On connaît aux virus deux propriétés d'un intérêt particulier en cancérologie : ils induisent la synthèse de l'ADN des cellules, ils facilitent donc une accélération des divisions cellulaires ; d'autre part, ils déterminent des modifications de la surface cellulaire et conditionnent ainsi l'expansion de la tumeur. Le virus agit en perturbant le message génétique de la cellule. Le caractère de malignité, une fois apparu, se perpétue selon une prolifération incontrôlable.

Le matériel génétique

S'il était prouvé que, d'une façon générale, à l'origine de toute tumeur cancéreuse on trouve l'action d'un virus, cela ne ferait qu'ajouter un maillon à la chaîne des éléments qui conduisent au bouleversement cellulaire. Cela n'exclurait pas le rôle éventuel des autres agents cancérigènes, ceux-ci pouvant être les facteurs déclenchants du pouvoir pathogène des virus, dont on connaît la prodigieuse diffusion naturelle.

Au cours de la multiplication cellulaire normale, on voit se manifester des formations définies d'ADN, les chromosomes. Ils transportent intégralement le patrimoine génétique de la cellule mère aux cellules filles. Le nombre et la morphologie des chromosomes sont caractéristiques de l'espèce à laquelle appartient la cellule. Chez l'homme, il y a 23 paires de chromosomes identifiables.

Dès 1914, soupçonnant l'origine du processus cancéreux, Boveri avait supposé qu'un changement chromosomique spécifique intervenait pour susciter les qualités nouvelles du tissu malin. On observe, en effet, d'une façon constante, dans les cellules cancéreuses, des modifications et des bouleversements chromosomiques.

Depuis quelques années seulement, on connaît l'existence d'anomalies chromosomiques constamment retrouvées à l'origine de certaines maladies. Dans un état complexe de retard et de perturbation du développement physique et mental, le mongolisme, on dénombre 47 chromosomes au lieu du chiffre normal de 46. Il y a trois éléments du type de la 21e paire, au lieu de deux (trisomie du chromosome 21). Les sujets porteurs de cette anomalie chromosomique sont beaucoup plus souvent atteints de leucémie que les sujets normaux : le risque est vingt fois supérieur.
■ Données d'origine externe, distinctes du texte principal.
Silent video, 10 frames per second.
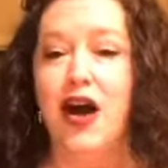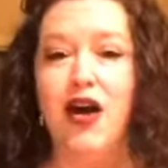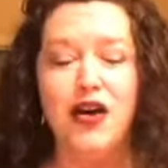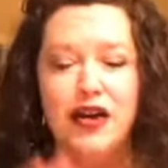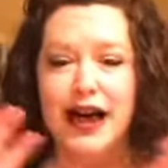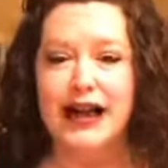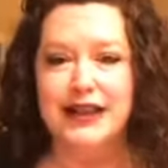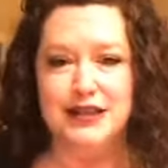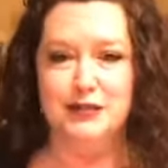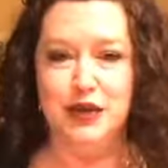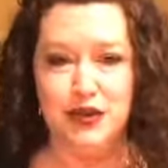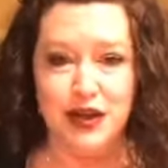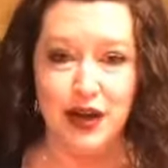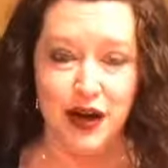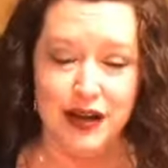all kinds of
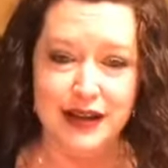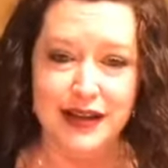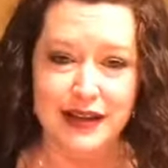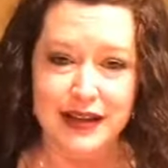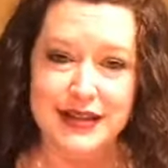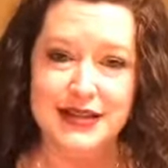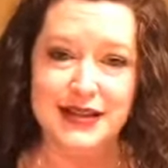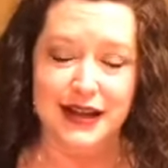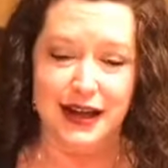music on this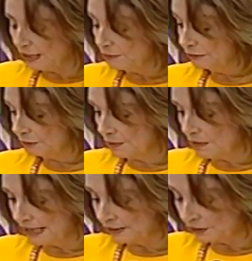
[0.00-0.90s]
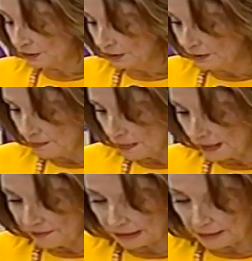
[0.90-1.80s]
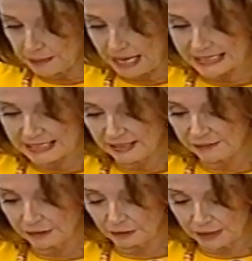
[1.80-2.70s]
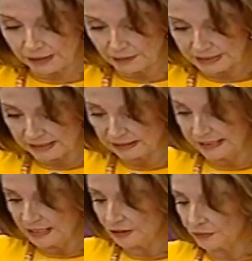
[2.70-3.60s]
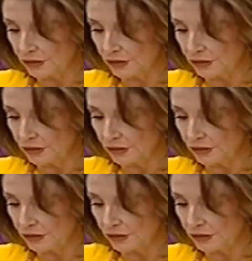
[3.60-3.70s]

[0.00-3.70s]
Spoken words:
a helpful reminder of the capacity for great resilience,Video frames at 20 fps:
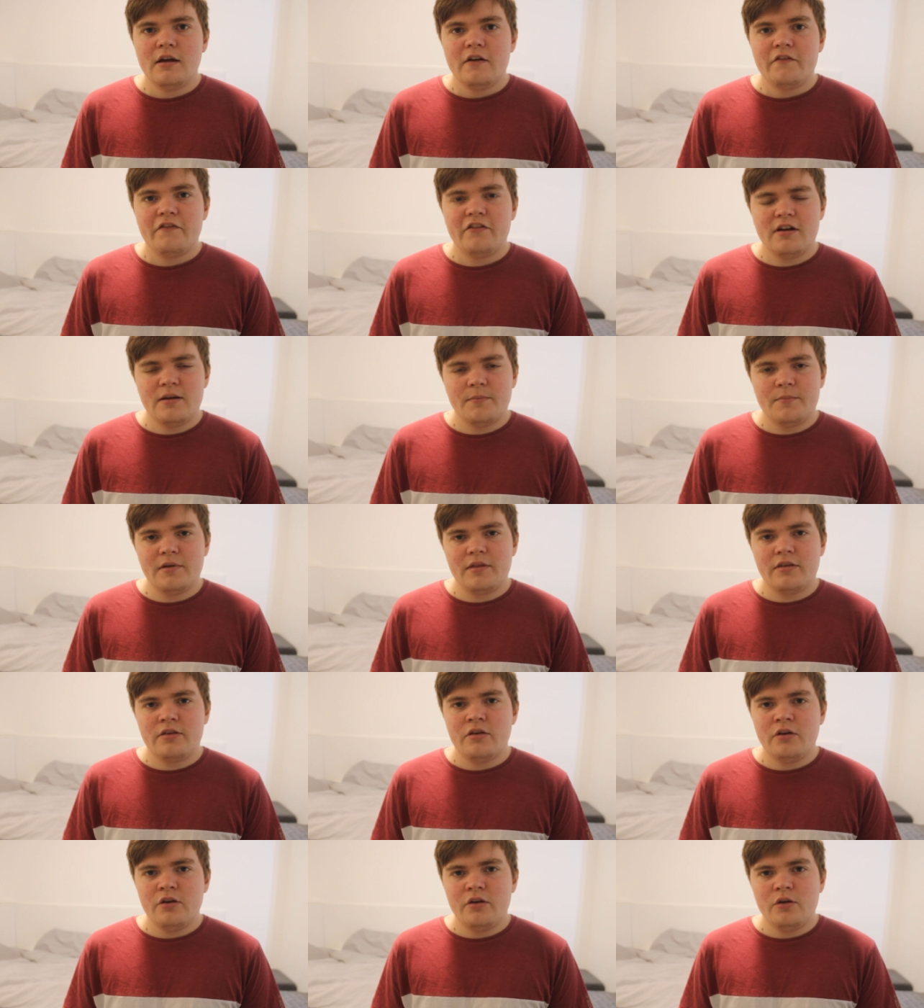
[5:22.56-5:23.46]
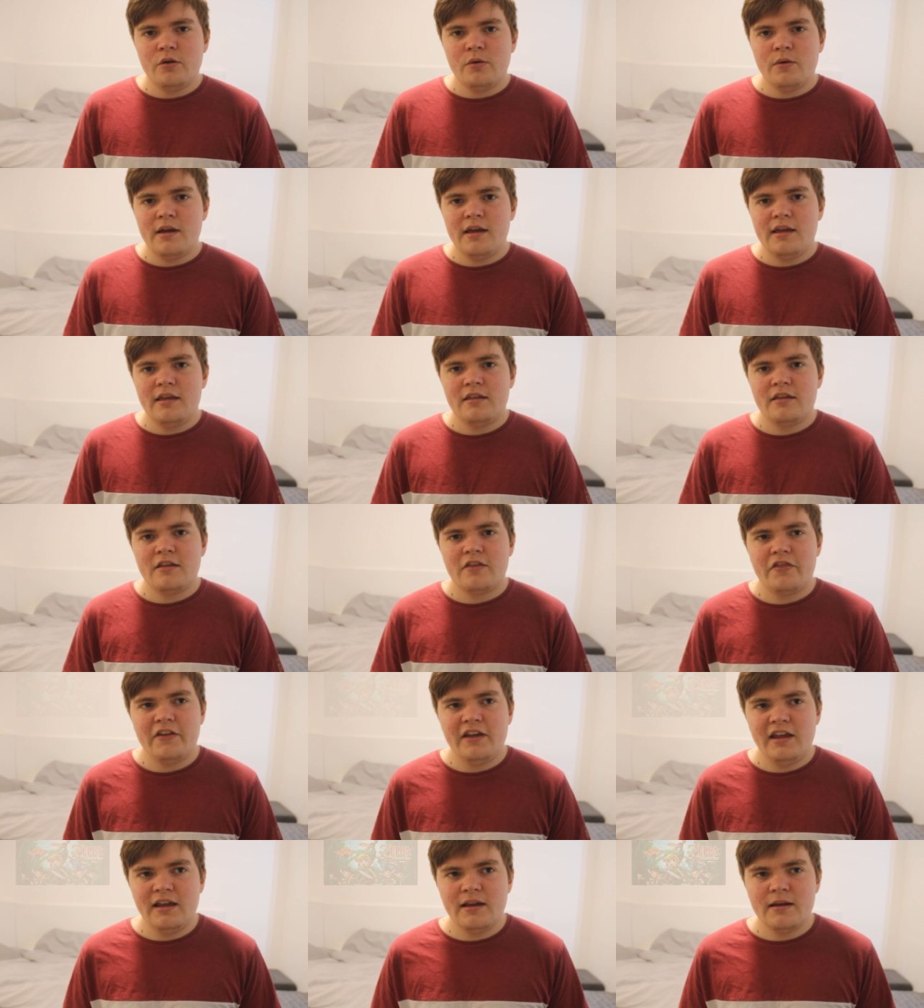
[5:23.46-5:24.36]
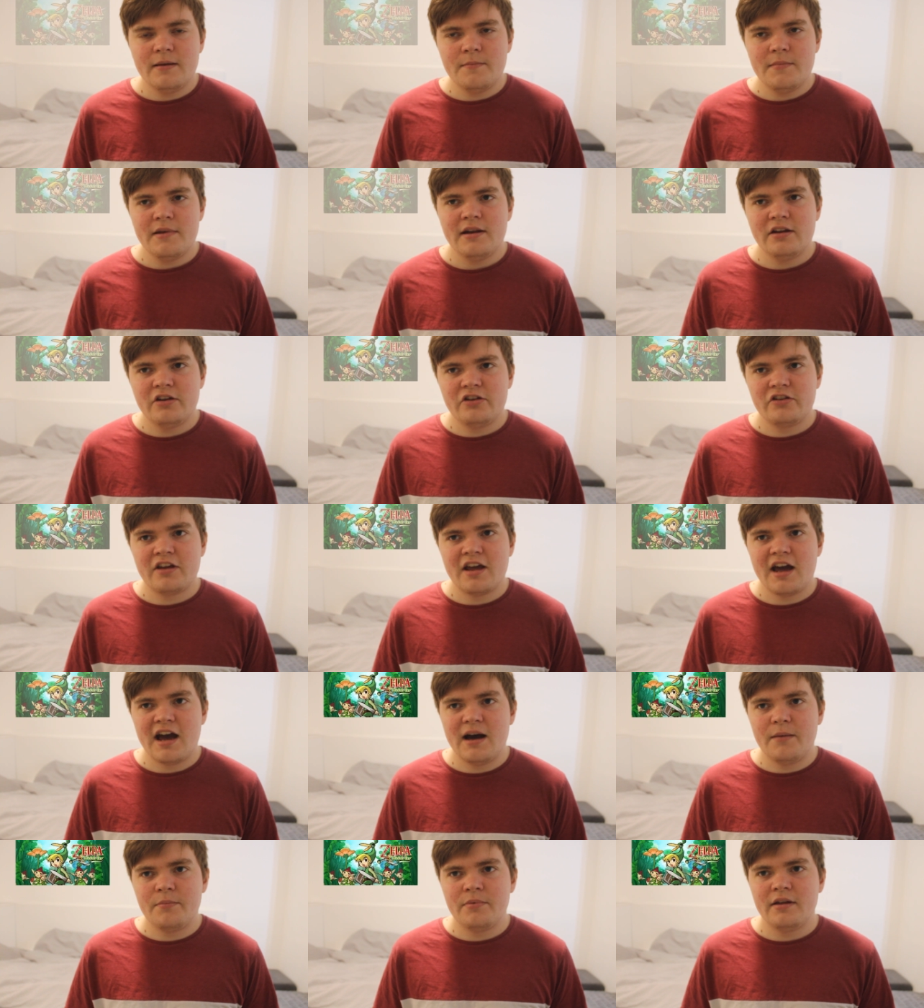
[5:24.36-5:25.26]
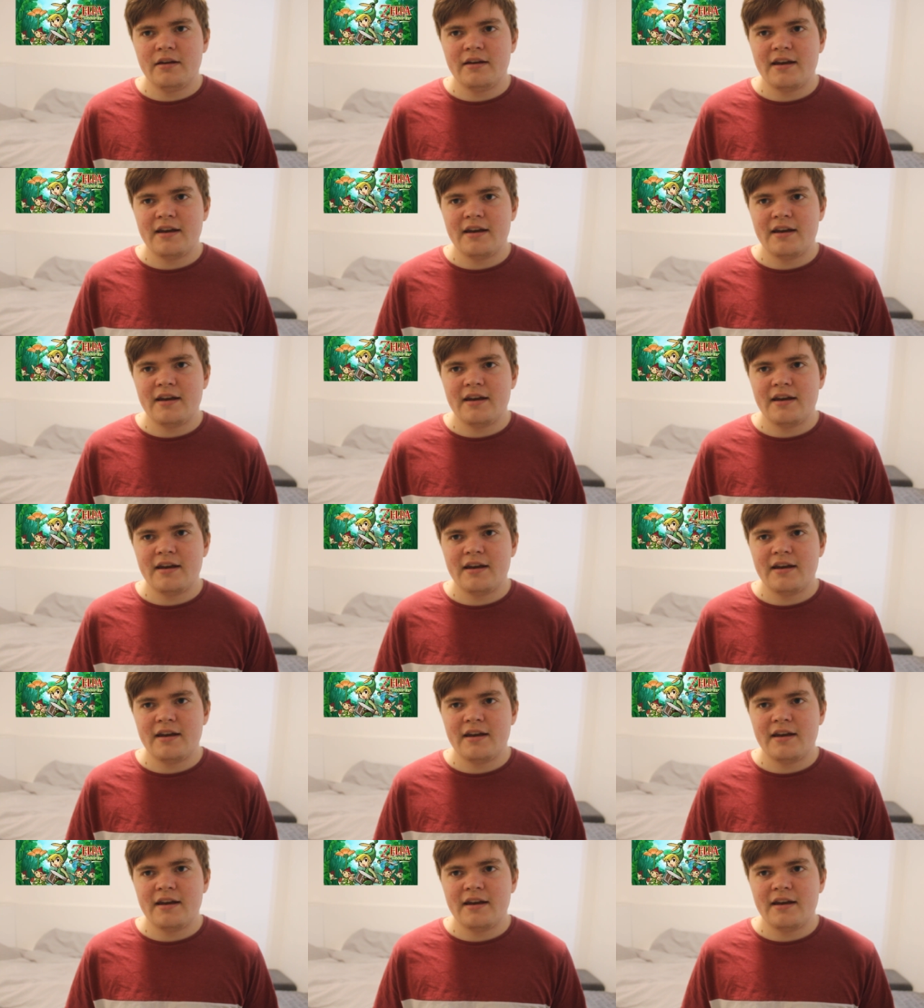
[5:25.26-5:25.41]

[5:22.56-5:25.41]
For number two is the Minish Cap.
On a pu observer, dans certaines familles, la corrélation entre une anomalie chromosomique et le développement de plusieurs cas de tumeurs malignes. On a constaté dans une variété de leucémie la présence presque constante d'un petit chromosome supplémentaire, le chromosome Philadelphie, du nom de la ville où il fut découvert.

Ce chromosome anormal se trouve dans les cellules du sang dès le début de la maladie. Au cours de l'évolution de la leucémie, on voit parfois s'accroître progressivement l'anomalie de la formule chromosomique. Et l'on a pu compter jusqu'à plusieurs centaines de chromosomes dans des cellules cancéreuses.

Bloquer le mécanisme

Tous ces faits viennent à l'appui d'une hypothèse selon laquelle toute anomalie initiale du matériel génétique accroîtrait les risques d'apparition d'autres anomalies, parce qu'il existe probablement une relation fondamentale entre l'état du matériel génétique et le déclenchement des processus cancéreux.

D'une façon extrêmement précise, selon un code représenté par l'ADN lui-même et transmis par l'ARN messager, le matériel génétique commande tous les processus chimiques qui caractérisent et conditionnent la vie cellulaire. La perturbation génétique s'accompagne de déséquilibres du métabolisme, qui, à leur tour, caractérisent et conditionnent la prolifération tumorale.

On peut agir sur la multiplication des cellules cancéreuses en modifiant la composition du milieu nourricier, c'est-à-dire la nature des apports chimiques fournis par l'économie générale : les cellules ne possèdent plus alors l'aptitude à utiliser les matériaux présents.

Cette notion, développée à Tōkyō par le professeur Jérôme Lejeune (France), est à la source de certaines thérapeutiques. L'administration d'hormones féminines enraye le développement du cancer de la prostate ; divers traitements chimiques du cancer consistent en administration de substances dites antimétabolites, qui bloquent le mécanisme des transformations chimiques indispensables à la vie et donc à la prolifération des cellules cancéreuses.

Les greffes de tumeur

On peut concevoir que l'identification de la perturbation génétique initiale fournisse l'indication d'une action thérapeutique spécifiquement dirigée contre le trouble métabolique caractéristique et responsable du dérèglement initial et décisif du cancer. Les notions génétiques se trouvent ainsi à l'articulation des mécanismes de la cancérisation et des perspectives thérapeutiques inspirées par la physiologie cellulaire.